TASK TO COMPLETE –
An exact reproduction is needed of every line from the beginning of the data down to and including the line that contains "[0:10.00-0:10.10]", minus the pictures.

DATA SUPPLIED –
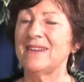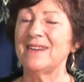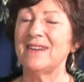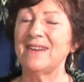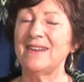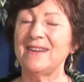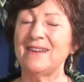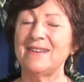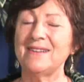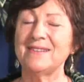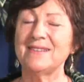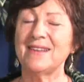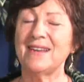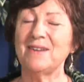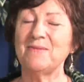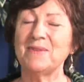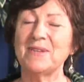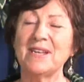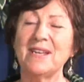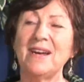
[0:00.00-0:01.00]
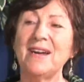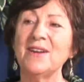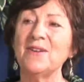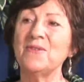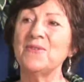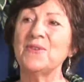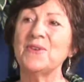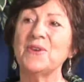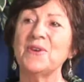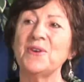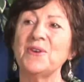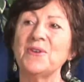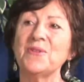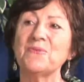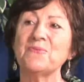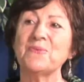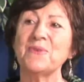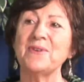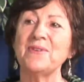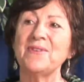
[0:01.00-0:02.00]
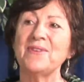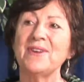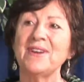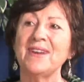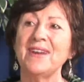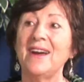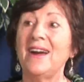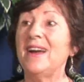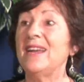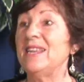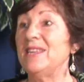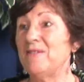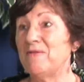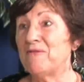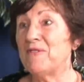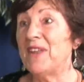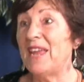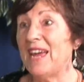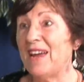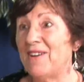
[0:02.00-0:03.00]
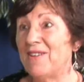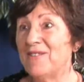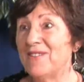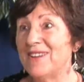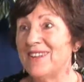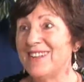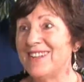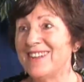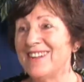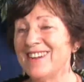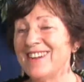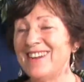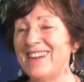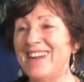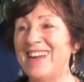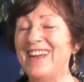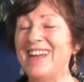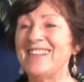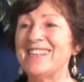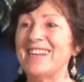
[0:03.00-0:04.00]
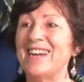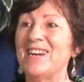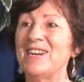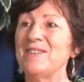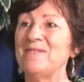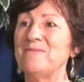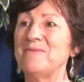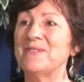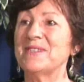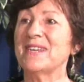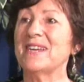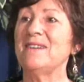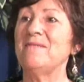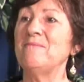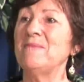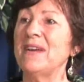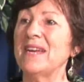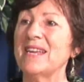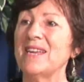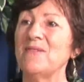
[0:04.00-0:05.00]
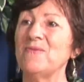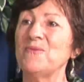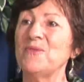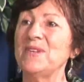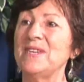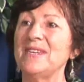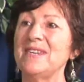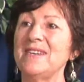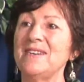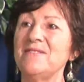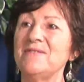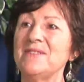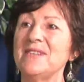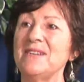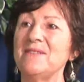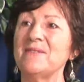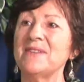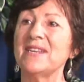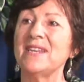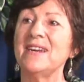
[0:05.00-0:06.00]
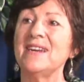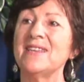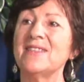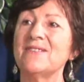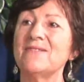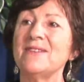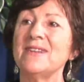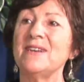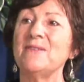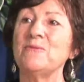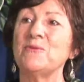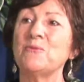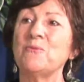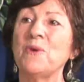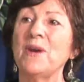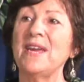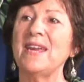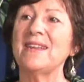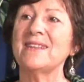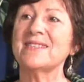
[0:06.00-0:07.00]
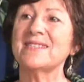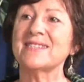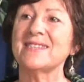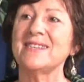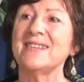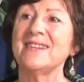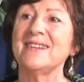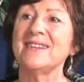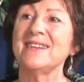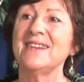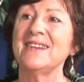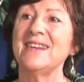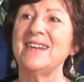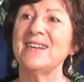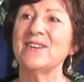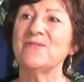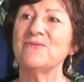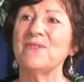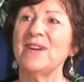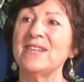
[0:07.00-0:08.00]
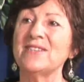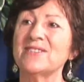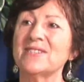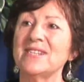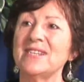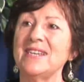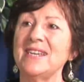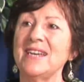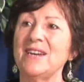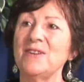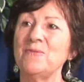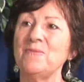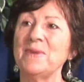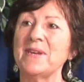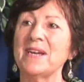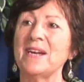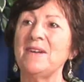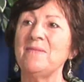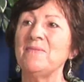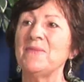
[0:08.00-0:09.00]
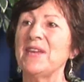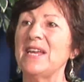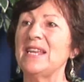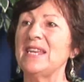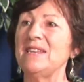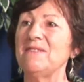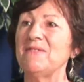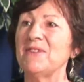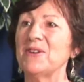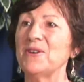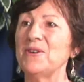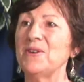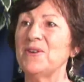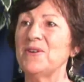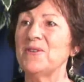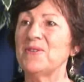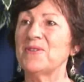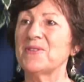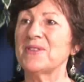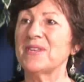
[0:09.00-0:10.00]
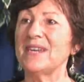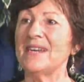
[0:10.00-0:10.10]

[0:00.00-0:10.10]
and I would lie on the earth where I live now, and I would come back every year and I would lie there and I would wait. And gradually I would become that living earth,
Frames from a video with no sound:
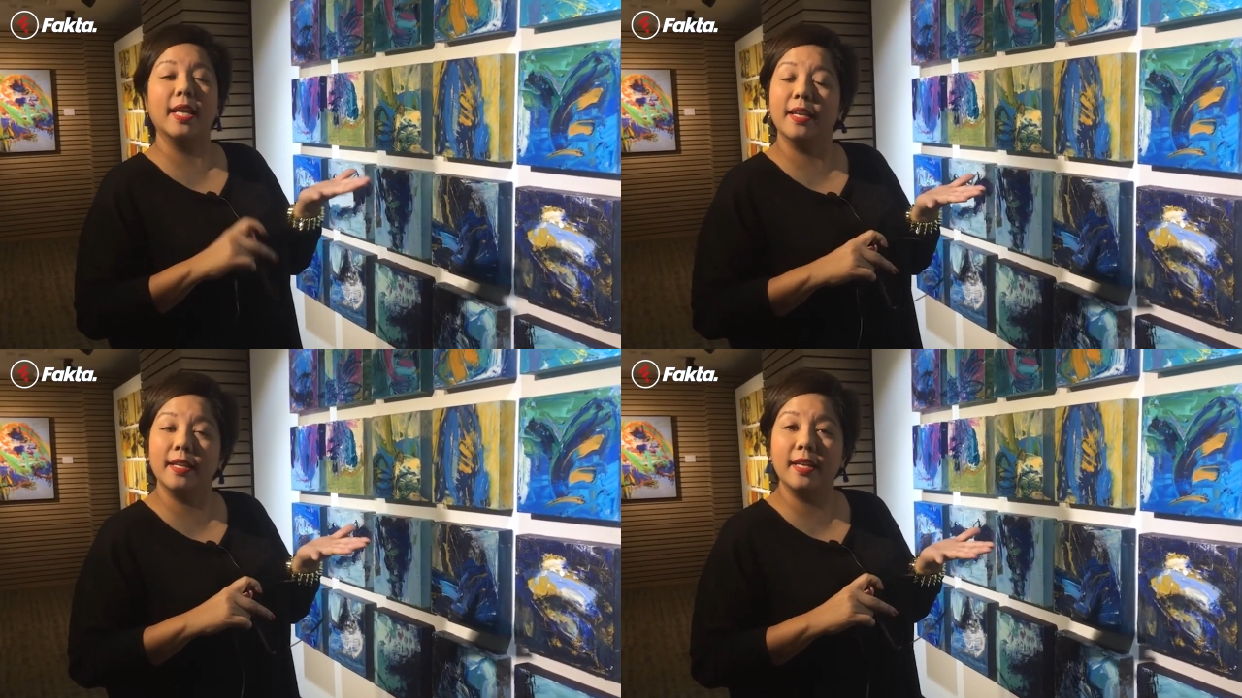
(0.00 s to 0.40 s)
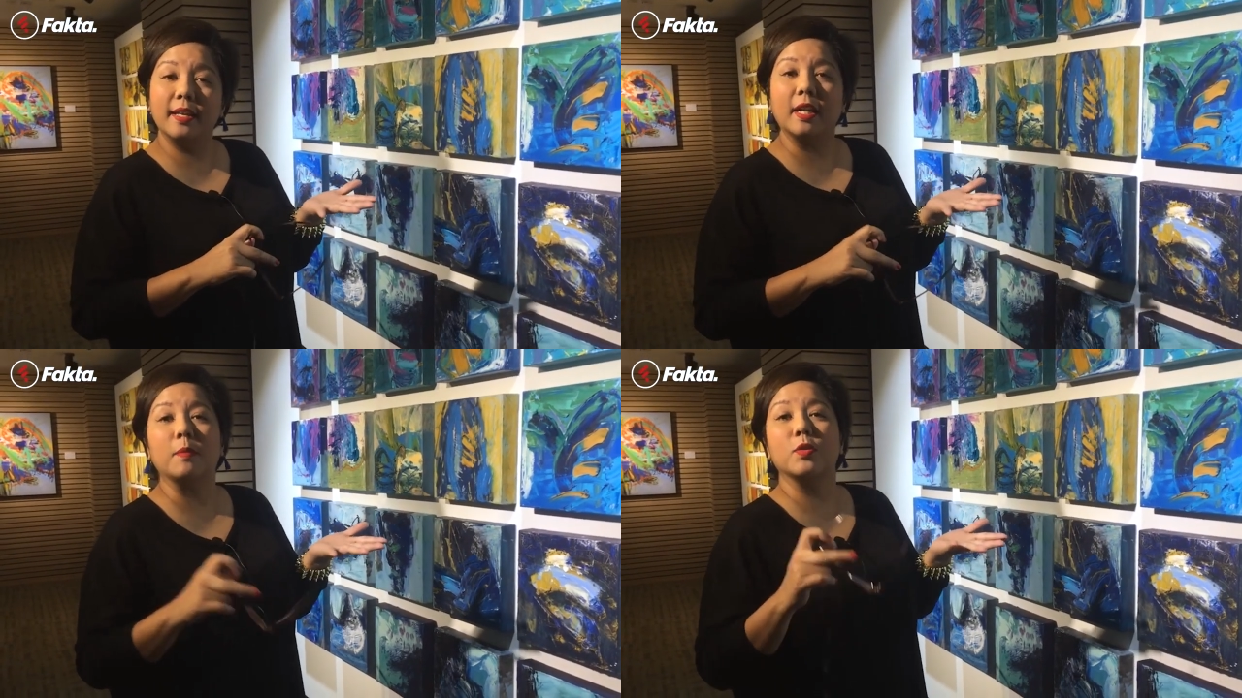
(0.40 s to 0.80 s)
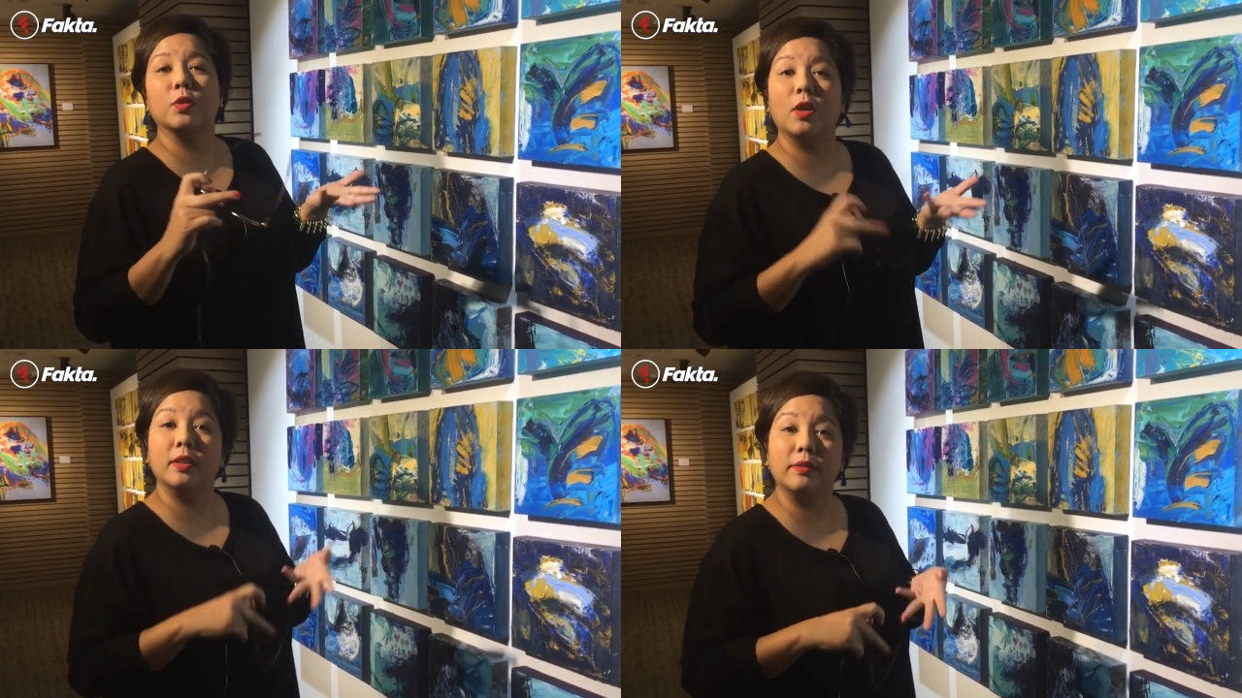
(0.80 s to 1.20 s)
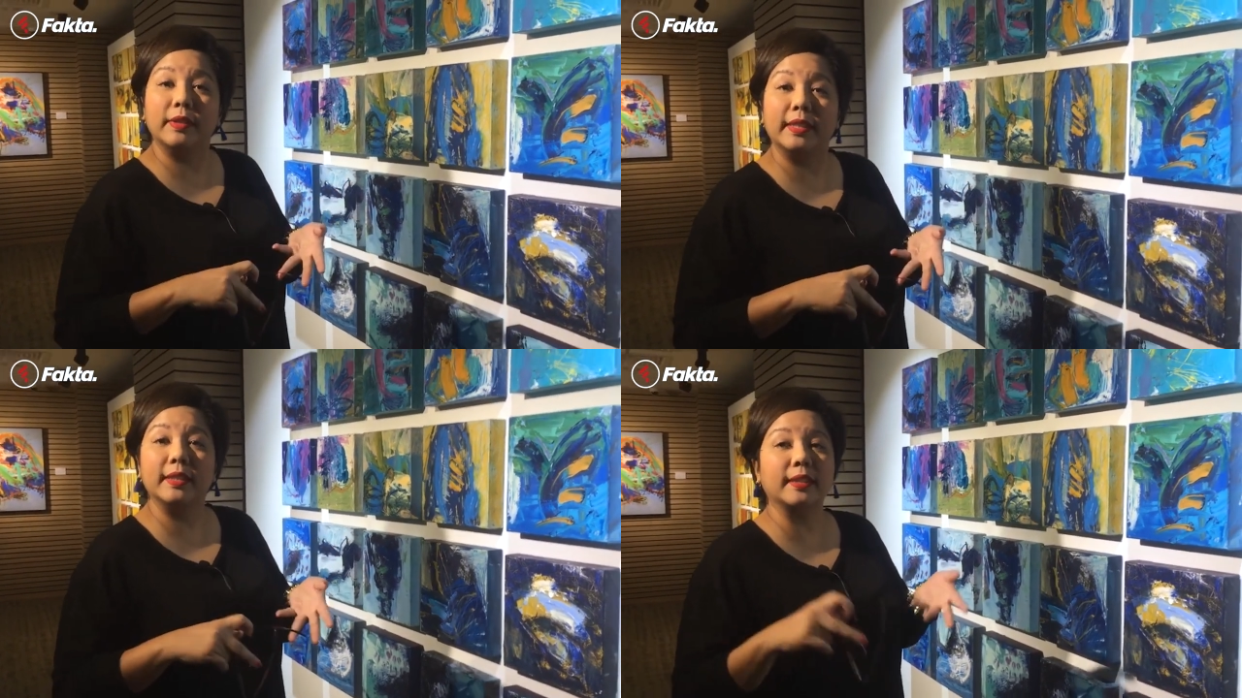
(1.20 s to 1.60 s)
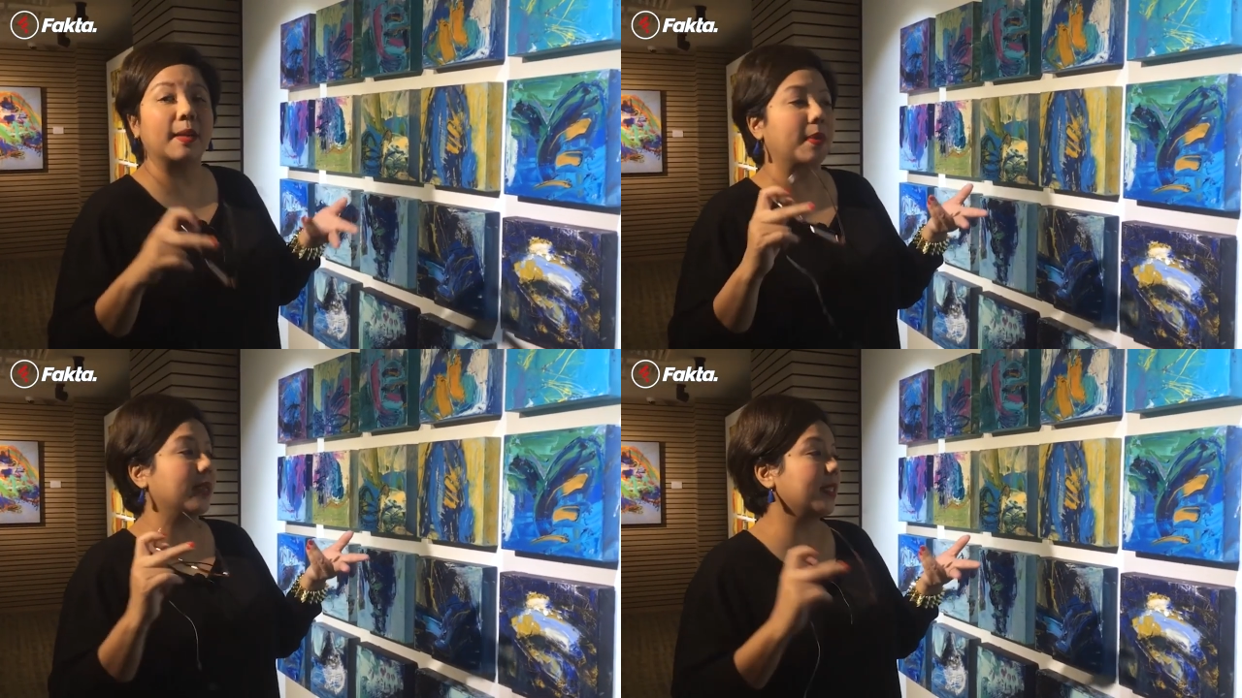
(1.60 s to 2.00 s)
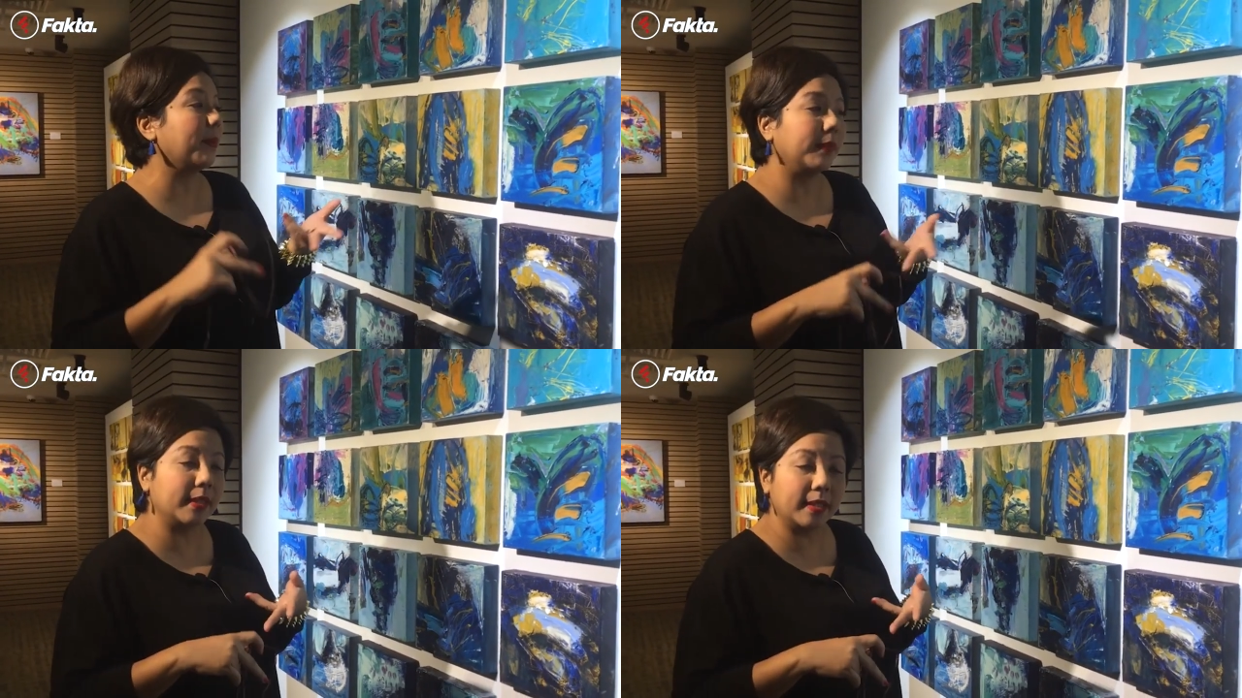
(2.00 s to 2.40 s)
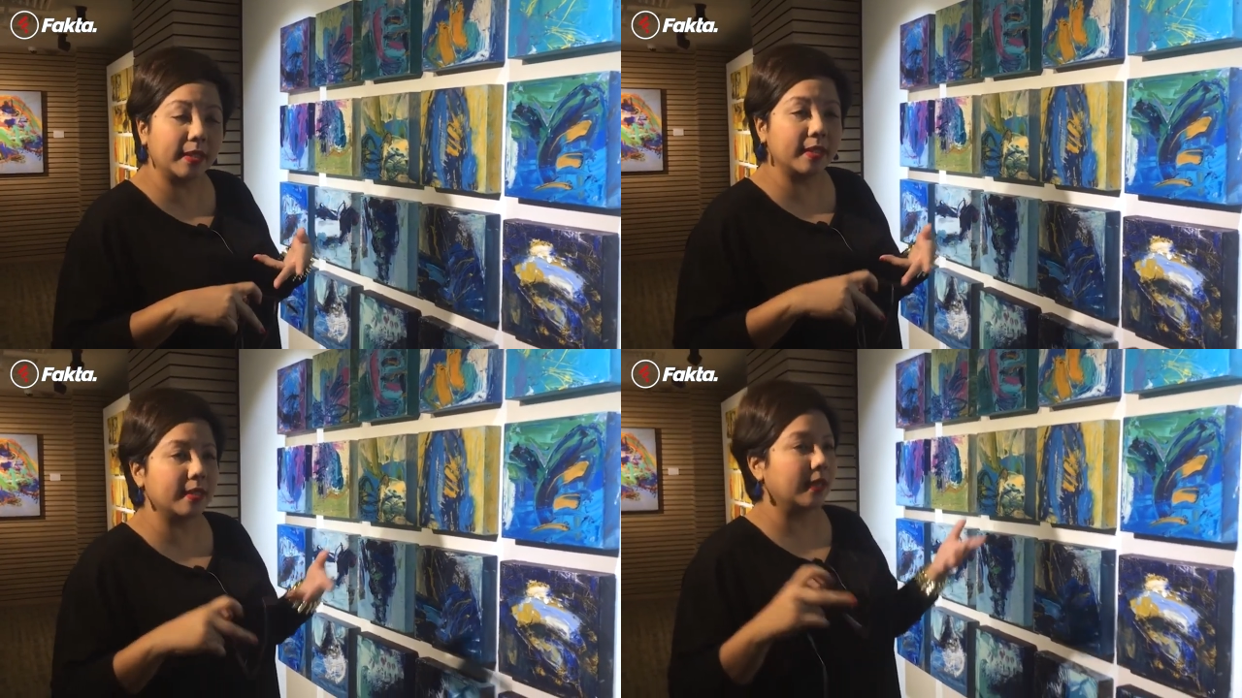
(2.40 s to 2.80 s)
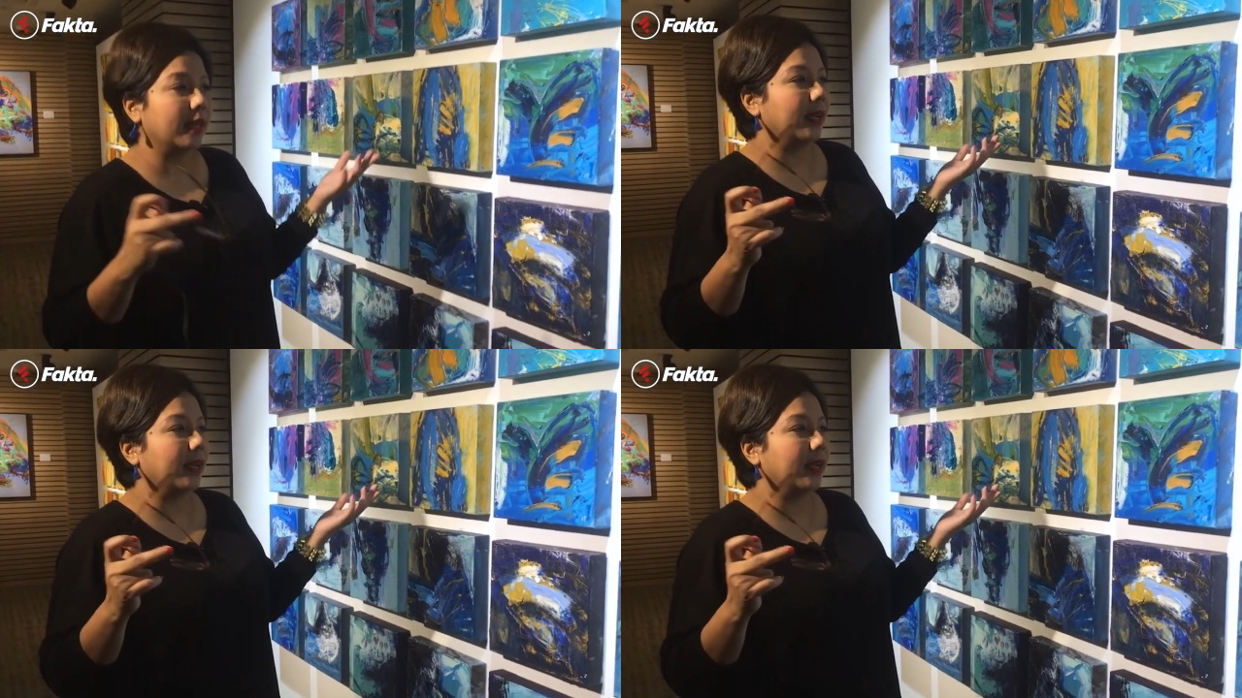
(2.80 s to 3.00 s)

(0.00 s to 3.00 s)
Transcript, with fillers: Talk to the artist. The artist will be more than happy to tell you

EXPECTED OUTPUT –
[0:00.00-0:01.00]
[0:01.00-0:02.00]
[0:02.00-0:03.00]
[0:03.00-0:04.00]
[0:04.00-0:05.00]
[0:05.00-0:06.00]
[0:06.00-0:07.00]
[0:07.00-0:08.00]
[0:08.00-0:09.00]
[0:09.00-0:10.00]
[0:10.00-0:10.10]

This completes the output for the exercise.